Why does C++ compilation take so long?

The slowdown is not necessarily the same with any compiler.

I haven't used Delphi or Kylix but back in the MS-DOS days, a Turbo Pascal program would compile almost instantaneously, while the equivalent Turbo C++ program would just crawl.

The two main differences were a very strong module system and a syntax that allowed single-pass compilation.

It's certainly possible that compilation speed just hasn't been a priority for C++ compiler developers, but there are also some inherent complications in the C/C++ syntax that make it more difficult to process. (I'm not an expert on C, but Walter Bright is, and after building various commercial C/C++ compilers, he created the D language. One of his changes was to enforce a context-free grammar to make the language easier to parse.)

Also, you'll notice that generally Makefiles are set up so that every file is compiled separately in C, so if 10 source files all use the same include file, that include file is processed 10 times.


Several reasons

Header files

Every single compilation unit requires hundreds or even thousands of headers to be (1) loaded and (2) compiled. Every one of them typically has to be recompiled for every compilation unit, because the preprocessor ensures that the result of compiling a header might vary between every compilation unit. (A macro may be defined in one compilation unit which changes the content of the header).

This is probably the main reason, as it requires huge amounts of code to be compiled for every compilation unit, and additionally, every header has to be compiled multiple times (once for every compilation unit that includes it).

Linking

Once compiled, all the object files have to be linked together. This is basically a monolithic process that can't very well be parallelized, and has to process your entire project.

Parsing

The syntax is extremely complicated to parse, depends heavily on context, and is very hard to disambiguate. This takes a lot of time.

Templates

In C#, List<T> is the only type that is compiled, no matter how many instantiations of List you have in your program. In C++, vector<int> is a completely separate type from vector<float>, and each one will have to be compiled separately.

Add to this that templates make up a full Turing-complete "sub-language" that the compiler has to interpret, and this can become ridiculously complicated. Even relatively simple template metaprogramming code can define recursive templates that create dozens and dozens of template instantiations. Templates may also result in extremely complex types, with ridiculously long names, adding a lot of extra work to the linker. (It has to compare a lot of symbol names, and if these names can grow into many thousand characters, that can become fairly expensive).

And of course, they exacerbate the problems with header files, because templates generally have to be defined in headers, which means far more code has to be parsed and compiled for every compilation unit. In plain C code, a header typically only contains forward declarations, but very little actual code. In C++, it is not uncommon for almost all the code to reside in header files.

Optimization

C++ allows for some very dramatic optimizations. C# or Java don't allow classes to be completely eliminated (they have to be there for reflection purposes), but even a simple C++ template metaprogram can easily generate dozens or hundreds of classes, all of which are inlined and eliminated again in the optimization phase.

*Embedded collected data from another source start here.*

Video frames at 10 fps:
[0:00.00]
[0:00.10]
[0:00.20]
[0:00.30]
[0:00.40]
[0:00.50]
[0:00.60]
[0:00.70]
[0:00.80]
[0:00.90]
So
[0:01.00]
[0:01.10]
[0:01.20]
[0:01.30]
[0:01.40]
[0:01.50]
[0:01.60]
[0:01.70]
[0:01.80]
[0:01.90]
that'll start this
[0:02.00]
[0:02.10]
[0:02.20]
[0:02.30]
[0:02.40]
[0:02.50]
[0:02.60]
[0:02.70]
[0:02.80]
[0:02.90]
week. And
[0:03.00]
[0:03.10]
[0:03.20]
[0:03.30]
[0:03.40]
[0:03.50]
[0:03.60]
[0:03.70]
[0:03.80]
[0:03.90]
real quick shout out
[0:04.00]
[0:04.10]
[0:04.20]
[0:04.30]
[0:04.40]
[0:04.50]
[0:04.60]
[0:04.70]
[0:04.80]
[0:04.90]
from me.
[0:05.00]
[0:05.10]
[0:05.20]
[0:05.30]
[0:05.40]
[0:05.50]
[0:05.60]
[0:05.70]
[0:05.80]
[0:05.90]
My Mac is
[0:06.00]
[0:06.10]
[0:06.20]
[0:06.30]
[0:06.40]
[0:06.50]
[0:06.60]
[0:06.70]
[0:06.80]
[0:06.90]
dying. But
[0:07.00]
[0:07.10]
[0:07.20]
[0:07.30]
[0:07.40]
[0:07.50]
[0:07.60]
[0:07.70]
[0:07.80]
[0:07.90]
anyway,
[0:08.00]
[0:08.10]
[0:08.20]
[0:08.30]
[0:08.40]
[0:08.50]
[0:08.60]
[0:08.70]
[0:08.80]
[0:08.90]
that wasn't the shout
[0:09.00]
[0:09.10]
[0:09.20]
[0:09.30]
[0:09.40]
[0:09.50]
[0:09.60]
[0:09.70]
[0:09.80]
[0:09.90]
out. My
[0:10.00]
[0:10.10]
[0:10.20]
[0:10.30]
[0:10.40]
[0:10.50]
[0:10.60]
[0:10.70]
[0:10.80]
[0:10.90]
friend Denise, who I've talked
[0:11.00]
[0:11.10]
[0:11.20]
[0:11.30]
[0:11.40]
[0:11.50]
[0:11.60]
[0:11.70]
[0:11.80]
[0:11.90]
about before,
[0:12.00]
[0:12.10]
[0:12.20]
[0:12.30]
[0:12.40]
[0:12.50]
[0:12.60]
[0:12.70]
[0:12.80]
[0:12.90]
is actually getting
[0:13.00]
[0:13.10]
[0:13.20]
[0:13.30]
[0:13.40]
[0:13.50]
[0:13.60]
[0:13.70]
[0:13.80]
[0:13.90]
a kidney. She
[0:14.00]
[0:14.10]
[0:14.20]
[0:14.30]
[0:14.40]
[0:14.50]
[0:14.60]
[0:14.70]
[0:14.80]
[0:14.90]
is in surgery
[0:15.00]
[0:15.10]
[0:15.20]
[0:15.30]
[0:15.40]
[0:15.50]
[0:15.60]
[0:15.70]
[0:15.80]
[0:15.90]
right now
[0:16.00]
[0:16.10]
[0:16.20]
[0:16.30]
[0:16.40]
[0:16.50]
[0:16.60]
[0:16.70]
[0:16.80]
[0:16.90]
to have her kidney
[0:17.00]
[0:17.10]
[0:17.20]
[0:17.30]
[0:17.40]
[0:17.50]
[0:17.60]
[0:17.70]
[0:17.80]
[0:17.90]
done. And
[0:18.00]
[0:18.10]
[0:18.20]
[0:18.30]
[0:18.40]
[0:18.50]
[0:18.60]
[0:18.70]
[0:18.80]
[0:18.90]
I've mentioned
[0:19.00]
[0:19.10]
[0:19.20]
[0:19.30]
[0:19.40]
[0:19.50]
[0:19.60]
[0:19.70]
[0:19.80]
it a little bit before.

Moreover, a C++ program must be fully optimized by the compiler. A C# program can rely on the JIT compiler to perform additional optimizations at load-time, C++ doesn't get any such "second chances". What the compiler generates is as optimized as it's going to get.

Machine

C++ is compiled to machine code which may be somewhat more complicated than the bytecode Java or .NET use (especially in the case of x86). (This is mentioned out of completeness only because it was mentioned in comments and such. In practice, this step is unlikely to take more than a tiny fraction of the total compilation time).

Conclusion

Most of these factors are shared by C code, which actually compiles fairly efficiently. The parsing step is a lot more complicated in C++, and can take up significantly more time, but the main offender is probably templates. They're useful, and make C++ a far more powerful language, but they also take their toll in terms of compilation speed.


Parsing and code generation are actually rather fast. The real problem is opening and closing files. Remember, even with include guards, the compiler still have open the .H file, and read each line (and then ignore it).

A friend once (while bored at work), took his company's application and put everything -- all source and header files-- into one big file. Compile time dropped from 3 hours to 7 minutes.